#### [Problem to solve]
The answer must be an exact copy of the entries below, with no images in it.

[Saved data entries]

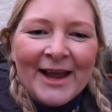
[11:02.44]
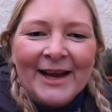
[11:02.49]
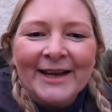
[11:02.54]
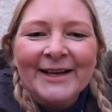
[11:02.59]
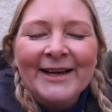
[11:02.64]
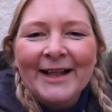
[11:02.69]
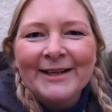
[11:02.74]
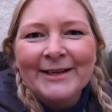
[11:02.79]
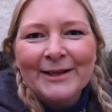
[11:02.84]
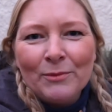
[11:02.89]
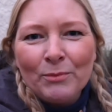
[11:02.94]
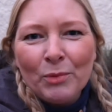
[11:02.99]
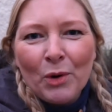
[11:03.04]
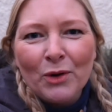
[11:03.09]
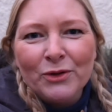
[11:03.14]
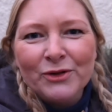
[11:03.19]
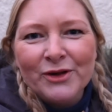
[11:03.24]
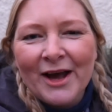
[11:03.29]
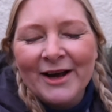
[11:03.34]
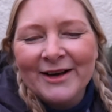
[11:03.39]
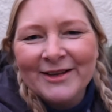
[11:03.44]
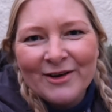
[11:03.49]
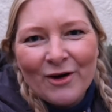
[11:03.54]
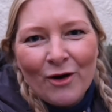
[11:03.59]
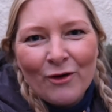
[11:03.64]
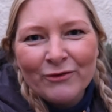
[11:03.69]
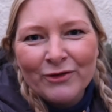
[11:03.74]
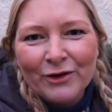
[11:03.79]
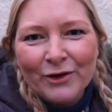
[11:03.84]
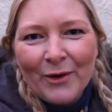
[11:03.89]
in getting a project
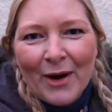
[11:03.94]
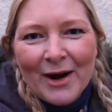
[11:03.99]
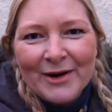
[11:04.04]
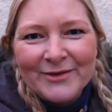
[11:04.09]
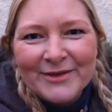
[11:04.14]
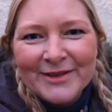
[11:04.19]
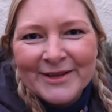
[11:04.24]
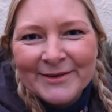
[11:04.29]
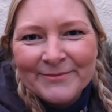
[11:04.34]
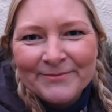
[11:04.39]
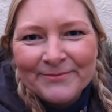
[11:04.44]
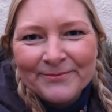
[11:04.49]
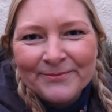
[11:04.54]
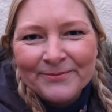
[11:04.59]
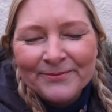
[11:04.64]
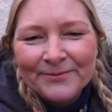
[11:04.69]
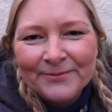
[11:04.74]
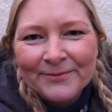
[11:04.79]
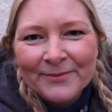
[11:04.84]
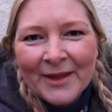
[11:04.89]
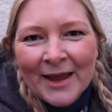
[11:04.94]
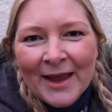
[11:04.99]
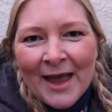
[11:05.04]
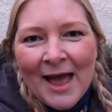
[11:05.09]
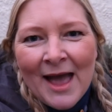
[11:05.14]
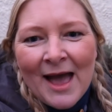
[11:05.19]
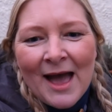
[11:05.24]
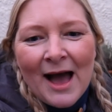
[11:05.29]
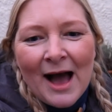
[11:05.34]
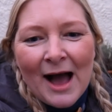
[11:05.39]
off the ground.
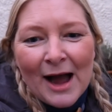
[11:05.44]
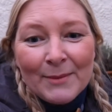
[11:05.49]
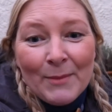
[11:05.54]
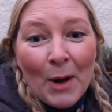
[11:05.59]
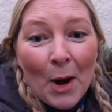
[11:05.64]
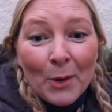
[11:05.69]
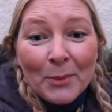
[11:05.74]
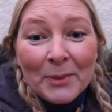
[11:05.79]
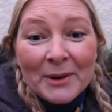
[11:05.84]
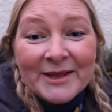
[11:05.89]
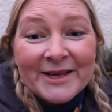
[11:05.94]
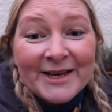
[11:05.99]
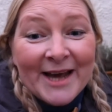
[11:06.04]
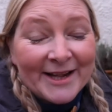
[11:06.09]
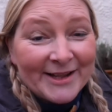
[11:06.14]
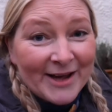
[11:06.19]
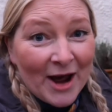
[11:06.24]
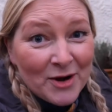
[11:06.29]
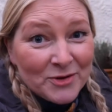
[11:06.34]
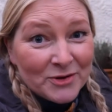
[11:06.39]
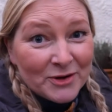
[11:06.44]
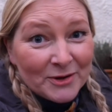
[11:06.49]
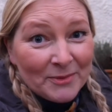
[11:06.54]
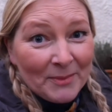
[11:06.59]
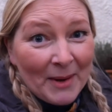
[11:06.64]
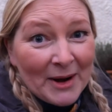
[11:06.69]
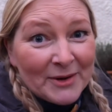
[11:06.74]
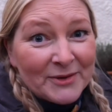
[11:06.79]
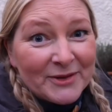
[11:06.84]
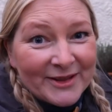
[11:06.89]
I'm hoping to get out and
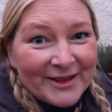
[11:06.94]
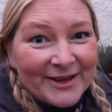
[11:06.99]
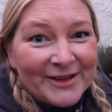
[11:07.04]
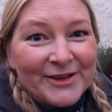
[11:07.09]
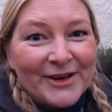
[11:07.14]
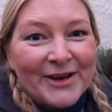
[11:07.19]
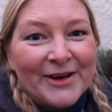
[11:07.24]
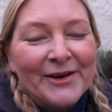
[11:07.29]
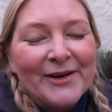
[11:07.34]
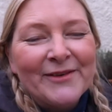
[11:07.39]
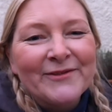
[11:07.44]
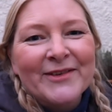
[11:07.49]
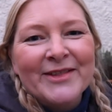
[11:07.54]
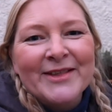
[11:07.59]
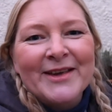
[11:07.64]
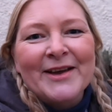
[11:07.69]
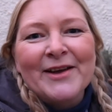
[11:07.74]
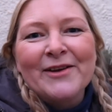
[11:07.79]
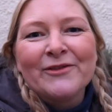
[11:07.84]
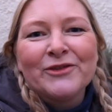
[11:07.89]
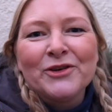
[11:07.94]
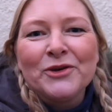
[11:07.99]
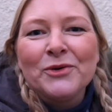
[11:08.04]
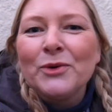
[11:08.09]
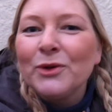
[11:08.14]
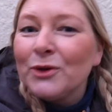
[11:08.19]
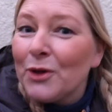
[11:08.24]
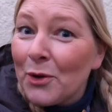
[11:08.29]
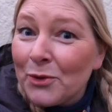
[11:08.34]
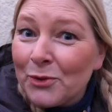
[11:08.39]
about this year and visit a
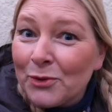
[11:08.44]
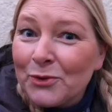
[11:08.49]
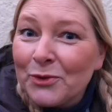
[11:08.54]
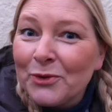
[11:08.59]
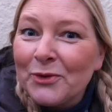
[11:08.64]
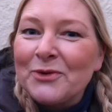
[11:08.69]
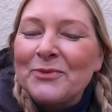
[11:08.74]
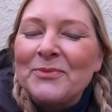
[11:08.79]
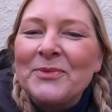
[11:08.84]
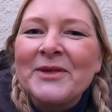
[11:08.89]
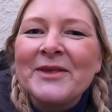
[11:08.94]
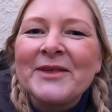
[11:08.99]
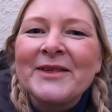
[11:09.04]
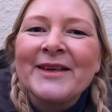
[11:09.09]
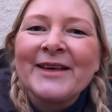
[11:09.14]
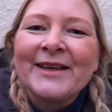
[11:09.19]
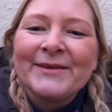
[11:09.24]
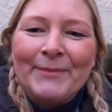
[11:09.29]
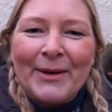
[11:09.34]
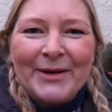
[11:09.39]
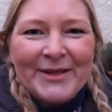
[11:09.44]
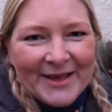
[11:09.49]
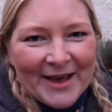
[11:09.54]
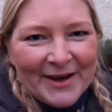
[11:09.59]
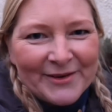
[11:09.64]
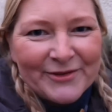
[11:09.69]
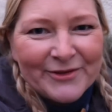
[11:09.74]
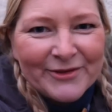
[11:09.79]
few local groups myself.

#### [Exercise response]
[11:02.44]
[11:02.49]
[11:02.54]
[11:02.59]
[11:02.64]
[11:02.69]
[11:02.74]
[11:02.79]
[11:02.84]
[11:02.89]
[11:02.94]
[11:02.99]
[11:03.04]
[11:03.09]
[11:03.14]
[11:03.19]
[11:03.24]
[11:03.29]
[11:03.34]
[11:03.39]
[11:03.44]
[11:03.49]
[11:03.54]
[11:03.59]
[11:03.64]
[11:03.69]
[11:03.74]
[11:03.79]
[11:03.84]
[11:03.89]
in getting a project
[11:03.94]
[11:03.99]
[11:04.04]
[11:04.09]
[11:04.14]
[11:04.19]
[11:04.24]
[11:04.29]
[11:04.34]
[11:04.39]
[11:04.44]
[11:04.49]
[11:04.54]
[11:04.59]
[11:04.64]
[11:04.69]
[11:04.74]
[11:04.79]
[11:04.84]
[11:04.89]
[11:04.94]
[11:04.99]
[11:05.04]
[11:05.09]
[11:05.14]
[11:05.19]
[11:05.24]
[11:05.29]
[11:05.34]
[11:05.39]
off the ground.
[11:05.44]
[11:05.49]
[11:05.54]
[11:05.59]
[11:05.64]
[11:05.69]
[11:05.74]
[11:05.79]
[11:05.84]
[11:05.89]
[11:05.94]
[11:05.99]
[11:06.04]
[11:06.09]
[11:06.14]
[11:06.19]
[11:06.24]
[11:06.29]
[11:06.34]
[11:06.39]
[11:06.44]
[11:06.49]
[11:06.54]
[11:06.59]
[11:06.64]
[11:06.69]
[11:06.74]
[11:06.79]
[11:06.84]
[11:06.89]
I'm hoping to get out and
[11:06.94]
[11:06.99]
[11:07.04]
[11:07.09]
[11:07.14]
[11:07.19]
[11:07.24]
[11:07.29]
[11:07.34]
[11:07.39]
[11:07.44]
[11:07.49]
[11:07.54]
[11:07.59]
[11:07.64]
[11:07.69]
[11:07.74]
[11:07.79]
[11:07.84]
[11:07.89]
[11:07.94]
[11:07.99]
[11:08.04]
[11:08.09]
[11:08.14]
[11:08.19]
[11:08.24]
[11:08.29]
[11:08.34]
[11:08.39]
about this year and visit a
[11:08.44]
[11:08.49]
[11:08.54]
[11:08.59]
[11:08.64]
[11:08.69]
[11:08.74]
[11:08.79]
[11:08.84]
[11:08.89]
[11:08.94]
[11:08.99]
[11:09.04]
[11:09.09]
[11:09.14]
[11:09.19]
[11:09.24]
[11:09.29]
[11:09.34]
[11:09.39]
[11:09.44]
[11:09.49]
[11:09.54]
[11:09.59]
[11:09.64]
[11:09.69]
[11:09.74]
[11:09.79]
few local groups myself.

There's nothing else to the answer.